■ RECORDS PROVIDED ■
───

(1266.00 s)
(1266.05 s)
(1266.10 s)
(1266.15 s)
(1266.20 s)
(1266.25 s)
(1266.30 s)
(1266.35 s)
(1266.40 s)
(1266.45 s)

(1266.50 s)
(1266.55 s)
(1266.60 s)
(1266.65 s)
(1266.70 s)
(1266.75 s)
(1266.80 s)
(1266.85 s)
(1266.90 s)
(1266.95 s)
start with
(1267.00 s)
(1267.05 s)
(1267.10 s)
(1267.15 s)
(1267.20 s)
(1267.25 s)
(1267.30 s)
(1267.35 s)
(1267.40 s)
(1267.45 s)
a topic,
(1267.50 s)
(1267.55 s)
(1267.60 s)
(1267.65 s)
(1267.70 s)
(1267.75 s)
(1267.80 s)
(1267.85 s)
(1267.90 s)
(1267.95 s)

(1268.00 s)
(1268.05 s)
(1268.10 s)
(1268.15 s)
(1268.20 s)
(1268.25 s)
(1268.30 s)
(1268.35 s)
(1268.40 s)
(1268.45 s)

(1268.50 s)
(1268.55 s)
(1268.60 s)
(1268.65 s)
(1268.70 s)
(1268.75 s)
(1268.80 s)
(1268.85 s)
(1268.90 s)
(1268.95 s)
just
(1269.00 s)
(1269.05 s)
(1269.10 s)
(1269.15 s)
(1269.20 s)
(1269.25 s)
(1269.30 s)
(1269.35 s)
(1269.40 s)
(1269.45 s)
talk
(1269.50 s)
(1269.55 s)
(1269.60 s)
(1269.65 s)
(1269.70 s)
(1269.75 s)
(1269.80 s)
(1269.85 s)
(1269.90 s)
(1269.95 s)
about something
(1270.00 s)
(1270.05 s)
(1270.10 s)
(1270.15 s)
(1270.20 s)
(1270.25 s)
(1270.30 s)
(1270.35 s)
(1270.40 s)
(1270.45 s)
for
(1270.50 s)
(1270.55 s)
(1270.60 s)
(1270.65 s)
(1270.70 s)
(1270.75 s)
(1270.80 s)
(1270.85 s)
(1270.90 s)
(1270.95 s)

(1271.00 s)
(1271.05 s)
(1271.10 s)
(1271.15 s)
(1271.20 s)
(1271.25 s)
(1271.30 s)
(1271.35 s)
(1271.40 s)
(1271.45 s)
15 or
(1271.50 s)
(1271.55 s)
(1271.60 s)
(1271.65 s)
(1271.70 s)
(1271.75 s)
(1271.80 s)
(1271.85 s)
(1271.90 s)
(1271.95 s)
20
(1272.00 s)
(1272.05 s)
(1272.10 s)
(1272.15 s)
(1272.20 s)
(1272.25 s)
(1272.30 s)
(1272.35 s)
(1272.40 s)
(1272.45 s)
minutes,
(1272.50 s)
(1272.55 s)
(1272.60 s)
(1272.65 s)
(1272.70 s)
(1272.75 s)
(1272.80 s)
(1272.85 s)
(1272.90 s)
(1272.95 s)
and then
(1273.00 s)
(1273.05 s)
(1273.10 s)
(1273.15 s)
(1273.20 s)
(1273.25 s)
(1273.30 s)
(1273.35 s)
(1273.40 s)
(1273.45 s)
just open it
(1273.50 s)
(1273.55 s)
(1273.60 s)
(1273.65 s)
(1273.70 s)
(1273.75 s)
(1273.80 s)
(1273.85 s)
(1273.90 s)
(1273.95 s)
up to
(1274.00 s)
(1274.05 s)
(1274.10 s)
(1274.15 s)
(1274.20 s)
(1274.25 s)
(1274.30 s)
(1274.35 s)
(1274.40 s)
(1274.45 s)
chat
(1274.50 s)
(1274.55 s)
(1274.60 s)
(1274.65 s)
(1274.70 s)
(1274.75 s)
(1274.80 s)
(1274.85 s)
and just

───

■ PROBLEM STATEMENT ■
All of the data above is to be transcribed without alteration.

■ EXERCISE OUTPUT ■
(1266.00 s)
(1266.05 s)
(1266.10 s)
(1266.15 s)
(1266.20 s)
(1266.25 s)
(1266.30 s)
(1266.35 s)
(1266.40 s)
(1266.45 s)

(1266.50 s)
(1266.55 s)
(1266.60 s)
(1266.65 s)
(1266.70 s)
(1266.75 s)
(1266.80 s)
(1266.85 s)
(1266.90 s)
(1266.95 s)
start with
(1267.00 s)
(1267.05 s)
(1267.10 s)
(1267.15 s)
(1267.20 s)
(1267.25 s)
(1267.30 s)
(1267.35 s)
(1267.40 s)
(1267.45 s)
a topic,
(1267.50 s)
(1267.55 s)
(1267.60 s)
(1267.65 s)
(1267.70 s)
(1267.75 s)
(1267.80 s)
(1267.85 s)
(1267.90 s)
(1267.95 s)

(1268.00 s)
(1268.05 s)
(1268.10 s)
(1268.15 s)
(1268.20 s)
(1268.25 s)
(1268.30 s)
(1268.35 s)
(1268.40 s)
(1268.45 s)

(1268.50 s)
(1268.55 s)
(1268.60 s)
(1268.65 s)
(1268.70 s)
(1268.75 s)
(1268.80 s)
(1268.85 s)
(1268.90 s)
(1268.95 s)
just
(1269.00 s)
(1269.05 s)
(1269.10 s)
(1269.15 s)
(1269.20 s)
(1269.25 s)
(1269.30 s)
(1269.35 s)
(1269.40 s)
(1269.45 s)
talk
(1269.50 s)
(1269.55 s)
(1269.60 s)
(1269.65 s)
(1269.70 s)
(1269.75 s)
(1269.80 s)
(1269.85 s)
(1269.90 s)
(1269.95 s)
about something
(1270.00 s)
(1270.05 s)
(1270.10 s)
(1270.15 s)
(1270.20 s)
(1270.25 s)
(1270.30 s)
(1270.35 s)
(1270.40 s)
(1270.45 s)
for
(1270.50 s)
(1270.55 s)
(1270.60 s)
(1270.65 s)
(1270.70 s)
(1270.75 s)
(1270.80 s)
(1270.85 s)
(1270.90 s)
(1270.95 s)

(1271.00 s)
(1271.05 s)
(1271.10 s)
(1271.15 s)
(1271.20 s)
(1271.25 s)
(1271.30 s)
(1271.35 s)
(1271.40 s)
(1271.45 s)
15 or
(1271.50 s)
(1271.55 s)
(1271.60 s)
(1271.65 s)
(1271.70 s)
(1271.75 s)
(1271.80 s)
(1271.85 s)
(1271.90 s)
(1271.95 s)
20
(1272.00 s)
(1272.05 s)
(1272.10 s)
(1272.15 s)
(1272.20 s)
(1272.25 s)
(1272.30 s)
(1272.35 s)
(1272.40 s)
(1272.45 s)
minutes,
(1272.50 s)
(1272.55 s)
(1272.60 s)
(1272.65 s)
(1272.70 s)
(1272.75 s)
(1272.80 s)
(1272.85 s)
(1272.90 s)
(1272.95 s)
and then
(1273.00 s)
(1273.05 s)
(1273.10 s)
(1273.15 s)
(1273.20 s)
(1273.25 s)
(1273.30 s)
(1273.35 s)
(1273.40 s)
(1273.45 s)
just open it
(1273.50 s)
(1273.55 s)
(1273.60 s)
(1273.65 s)
(1273.70 s)
(1273.75 s)
(1273.80 s)
(1273.85 s)
(1273.90 s)
(1273.95 s)
up to
(1274.00 s)
(1274.05 s)
(1274.10 s)
(1274.15 s)
(1274.20 s)
(1274.25 s)
(1274.30 s)
(1274.35 s)
(1274.40 s)
(1274.45 s)
chat
(1274.50 s)
(1274.55 s)
(1274.60 s)
(1274.65 s)
(1274.70 s)
(1274.75 s)
(1274.80 s)
(1274.85 s)
and just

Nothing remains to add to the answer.